Travis, are you aware that some people in the past who have espoused some Keynesian and post-Keynesian specific options have considered themselves ‘socialist’? ‘even’ Marxist? Are the labels the most important priority right now? It seems to me we need to break down some of the polarizations based on last century politics, in Canada at least in this moment in time.
and Travis, I made the point because the comment which was specifically ‘the Communist strength of ’33’ was made by a new professor at the University of Ottawa barely 4 weeks ago, as a ‘challenge’ to Susan George’s articulation of some very sensible and useful options and a statement that we didn’t want to revisit the way ‘socialism’ was enacted in the Soviet Union in the last century, which I happen to agree with.
I also happen to think that in some circles in the Canadian left there has been far too much, dare I say ignorant, reading of what actually went on in ’33 in the Soviet Union, and that has hampered ‘the left’s’ ability to actually move out of some of its corners.
“Are the labels the most important priority right now?”
Nope. And that it is why I have not been using them.
“I also happen to think that in some circles in the Canadian left there has been far too much, dare I say ignorant, reading of what actually went on in ‘33 in the Soviet Union, and that has hampered ‘the left’s’ ability to actually move out of some of its corners.”

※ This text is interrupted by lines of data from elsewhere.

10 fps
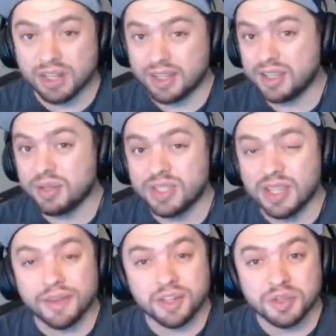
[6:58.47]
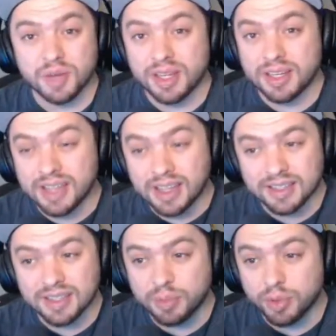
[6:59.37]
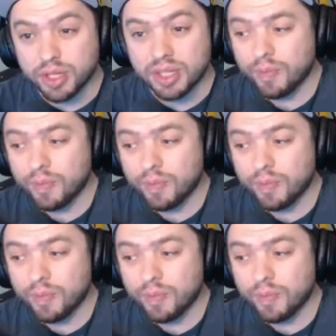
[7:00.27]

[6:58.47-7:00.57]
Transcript: like 270, 280 dex at this point,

Who knew forty unrepentant Canadian Stalinists could have such a profound effect on the body politic of the left? They would be happy to know…now if we only had a list we could start a re-education program.
The thread is know open at rppe.
-now-
“Todd, believe it or not, then as now, there were Many Other behavioural practices and political options besides Soviet and Nazi extremes”
Oh, I do believe it. But from what I’ve seen, they were just variants of capitalism, reformed, “kinder and gentler” (which wouldn’t have lasted past the first drop in profits).
Depending on the situation, I don’t have a problem with progressive measures within the constraints of bourgeois relations; I do have a problem when someone starts yelling about “extremism” when I and others push, with good reason, to go beyond them.
“Marx was a brilliant and compassionate person in many respects, but he was also human, no?”
Yes.
So?
“I think that over half a century after the Great Depression we need to free ourselves from the need to huddle in camps”
As I’ve said before: fresh thinking isn’t a problem here. Fresh thinking that ignores certain realities, AFAICT, is.
“a statement that we didn’t want to revisit the way ’socialism’ was enacted in the Soviet Union in the last century, which I happen to agree with.”
So do I (fancy that!).
But the devil is in the detail, no? And I (and other commies) have nasty, suspicious natures.